I heard her sigh, air out of a tire. “Actually,” Nora said, “actually it’s all shiit here. Really, doll, school is shiit, the party was shiit. There was no dancing. Not on tables, not on chairs, not even on the hideous wall-to-wall carpet. Truth or Dare was a snooze. I had to be home by ten p.m. Honestly, I just can’t wait for camp.”

The tracks rumbled beneath me. That meant at least three minutes before it arrived.

“That’s the only time it’s any real fun. Angelo or no Angelo. That will be aces, my dear. Aces. Not so far away, really. In some ways.”

“I’m not going back to camp,” I said.

“Of course you are! You’ll be all done with being hanged, drawn, and quartered. And we’ll be counselors! After all these years. It’s finally going to be our turn. Our time,” she said. Her accent was just regular now. She was only herself.

I hadn’t thought it over really, but just then I knew. “I’m not going back. I’m going to be volunteering with Mabel. In hospitals and old-age homes. I’m training her now.”

“That sounds perfectly dreadful,” Nora said.

“And maybe I want to try and work at a vet’s. Maybe Mabel’s vet even.”

“Dear God,” Nora said, British once again. “Is this for college applications? No one cares if you like animals. That’s not going to get you into college. Sign up for Model UN or debate and call it a day.”

“True,” I said. “About the apps.”

The train was getting closer. “Well, there you have it anyway,” I said. “I gotta go. I’m about to lose service,” I said, holding the phone up to the oncoming train.

“Talk soon, luv,” she said.

“Talk soon, Nora,” I said.

I imagined watching sick dogs come into the office, and I imagined them leaving healthy.

I hopped off the rails, slipped my phone in my back pocket, watched the train speed by.
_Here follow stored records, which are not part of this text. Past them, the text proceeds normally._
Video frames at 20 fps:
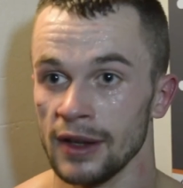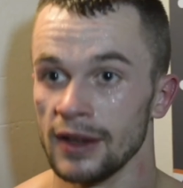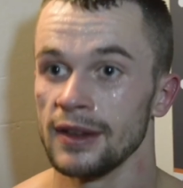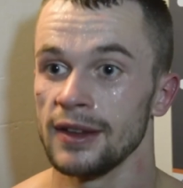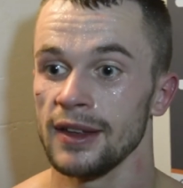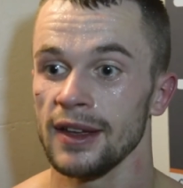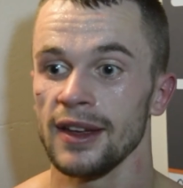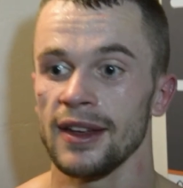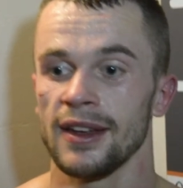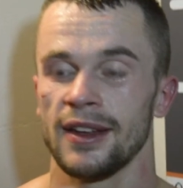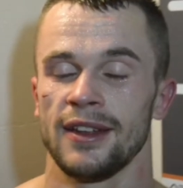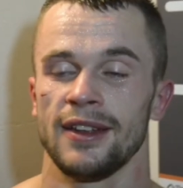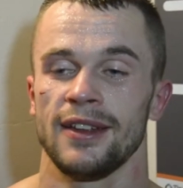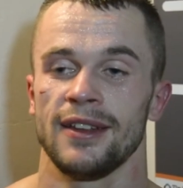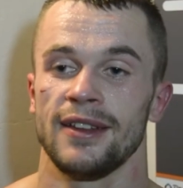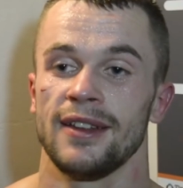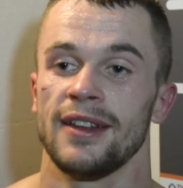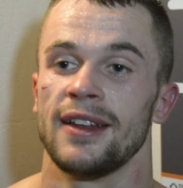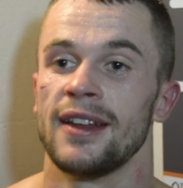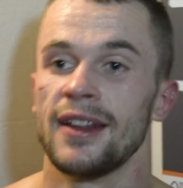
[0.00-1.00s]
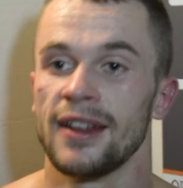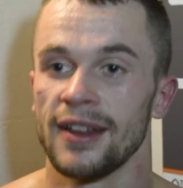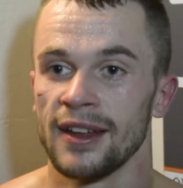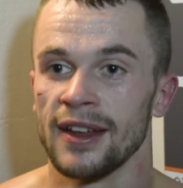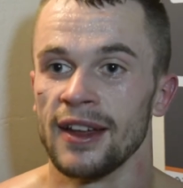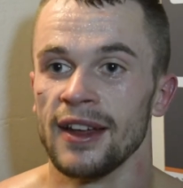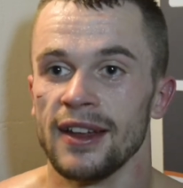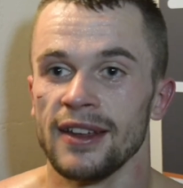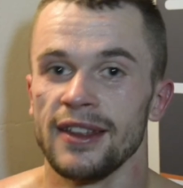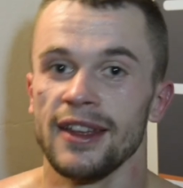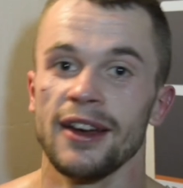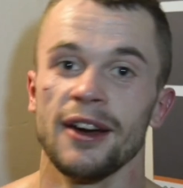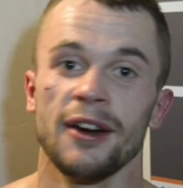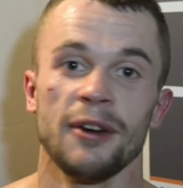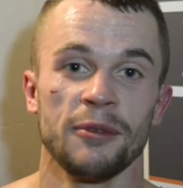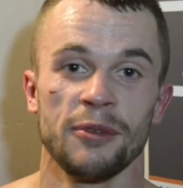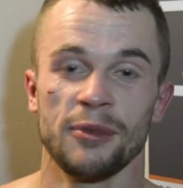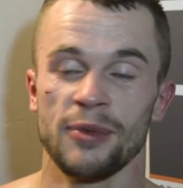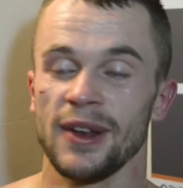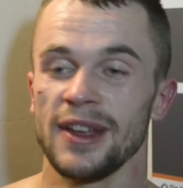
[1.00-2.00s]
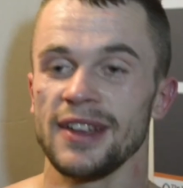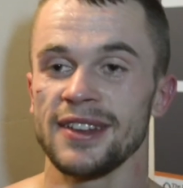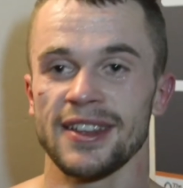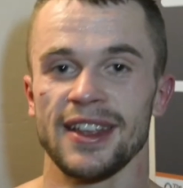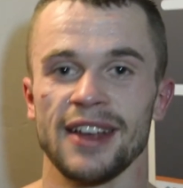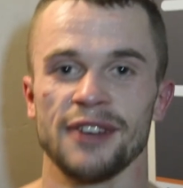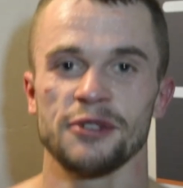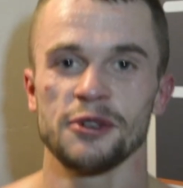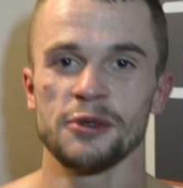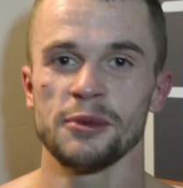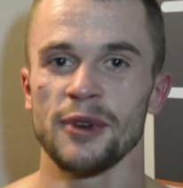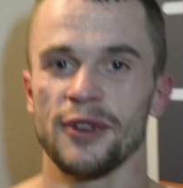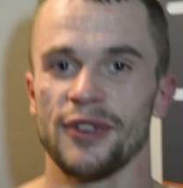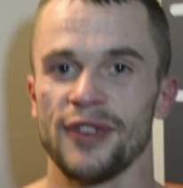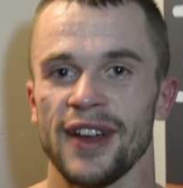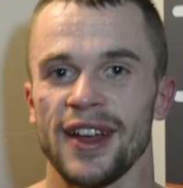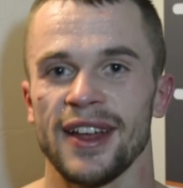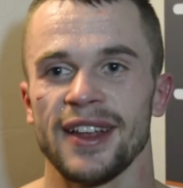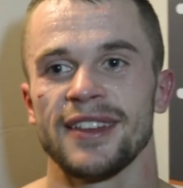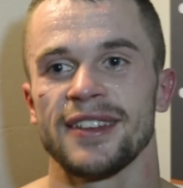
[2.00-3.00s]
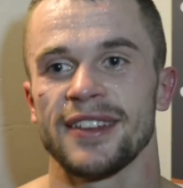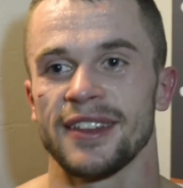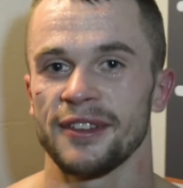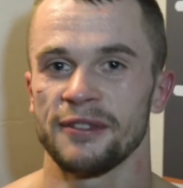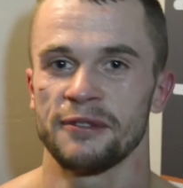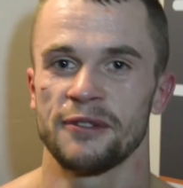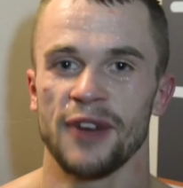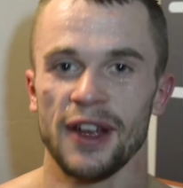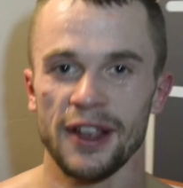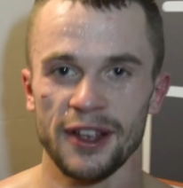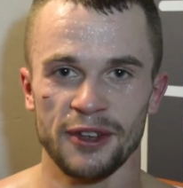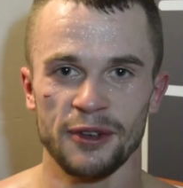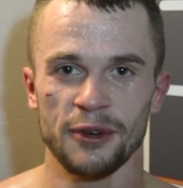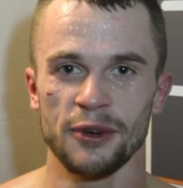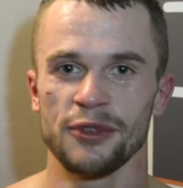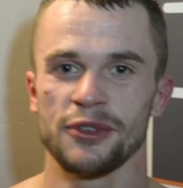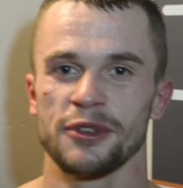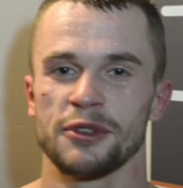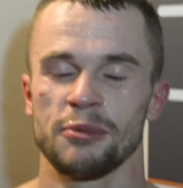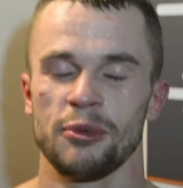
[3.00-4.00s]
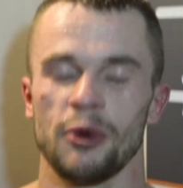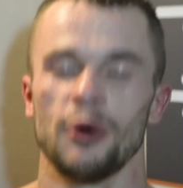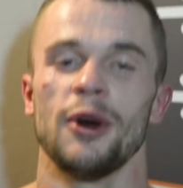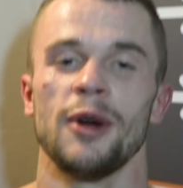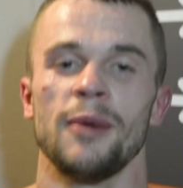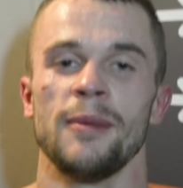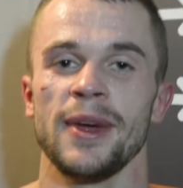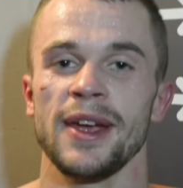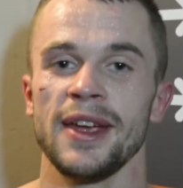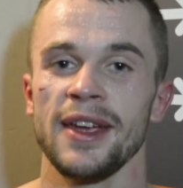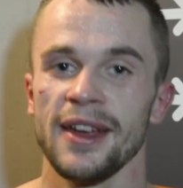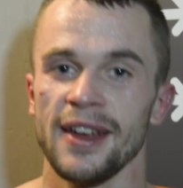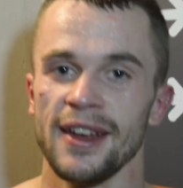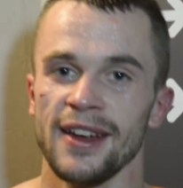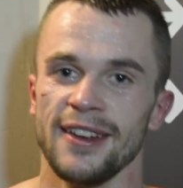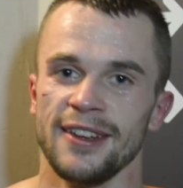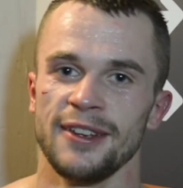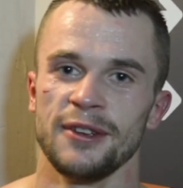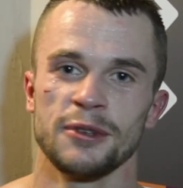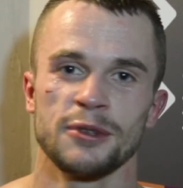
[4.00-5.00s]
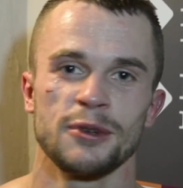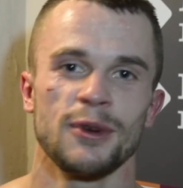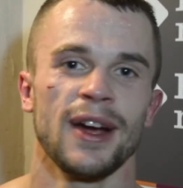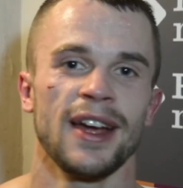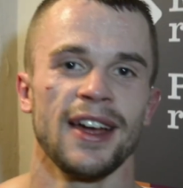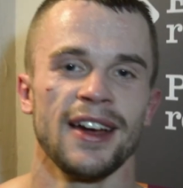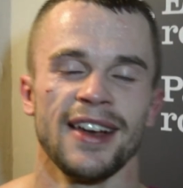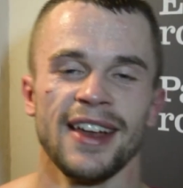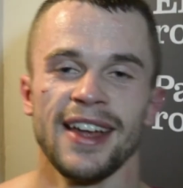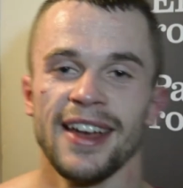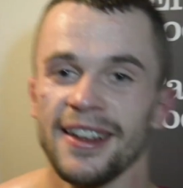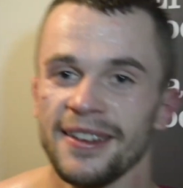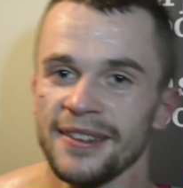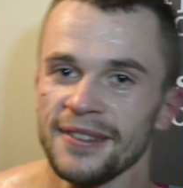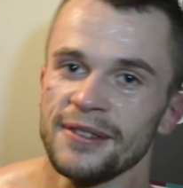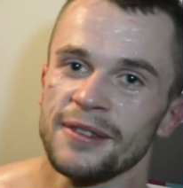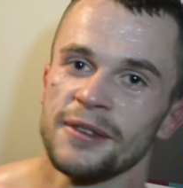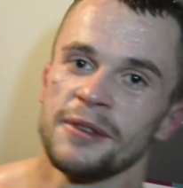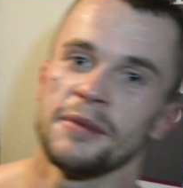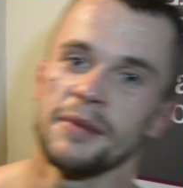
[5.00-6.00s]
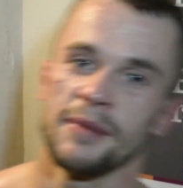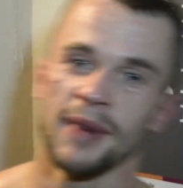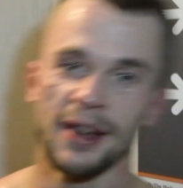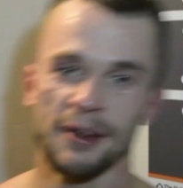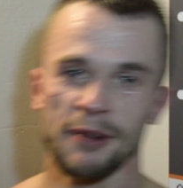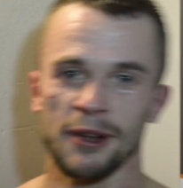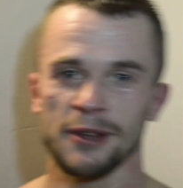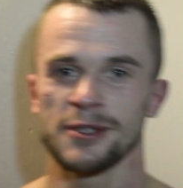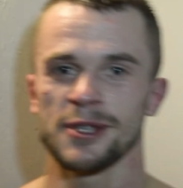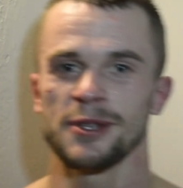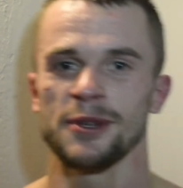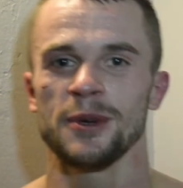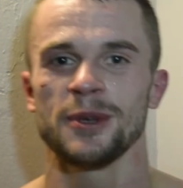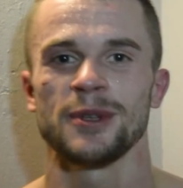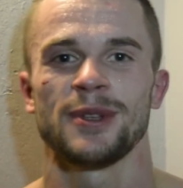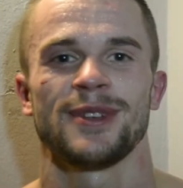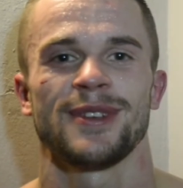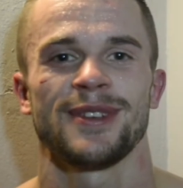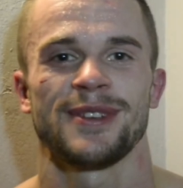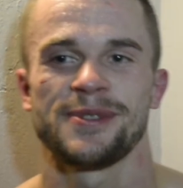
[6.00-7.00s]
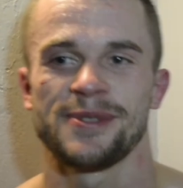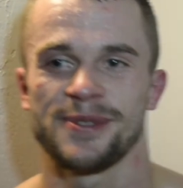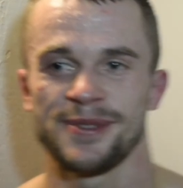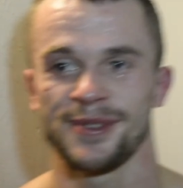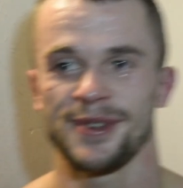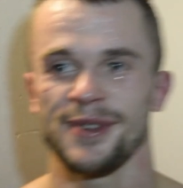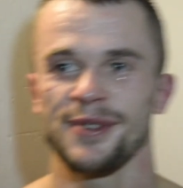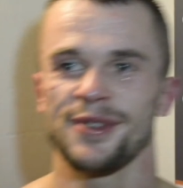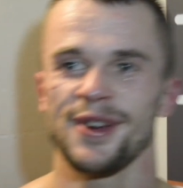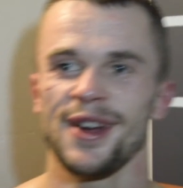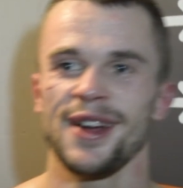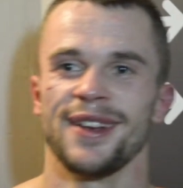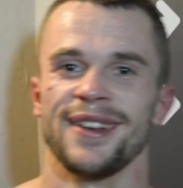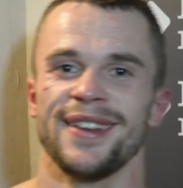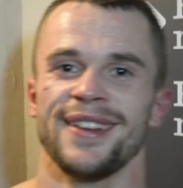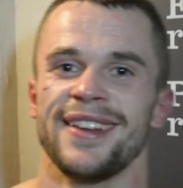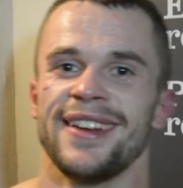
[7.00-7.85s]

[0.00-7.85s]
I'm pleased to have all my fans, and thank you all for supporting me. You was great out there. Made loads of noise. It was good fun.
Chugga chugga chugga. Everything was different now. I held my face up to the wind. Where was Connor? Was he okay? When would he come back to me? Why wasn’t I worried? For some reason I wasn’t worried.

I imagined holding kittens and snakes and birds with broken wings.

I watched the train recede in the distance, and I went to get my penny. It was flat and smooth and as warm as a stone on the beach.

What can I say? I just felt so happy.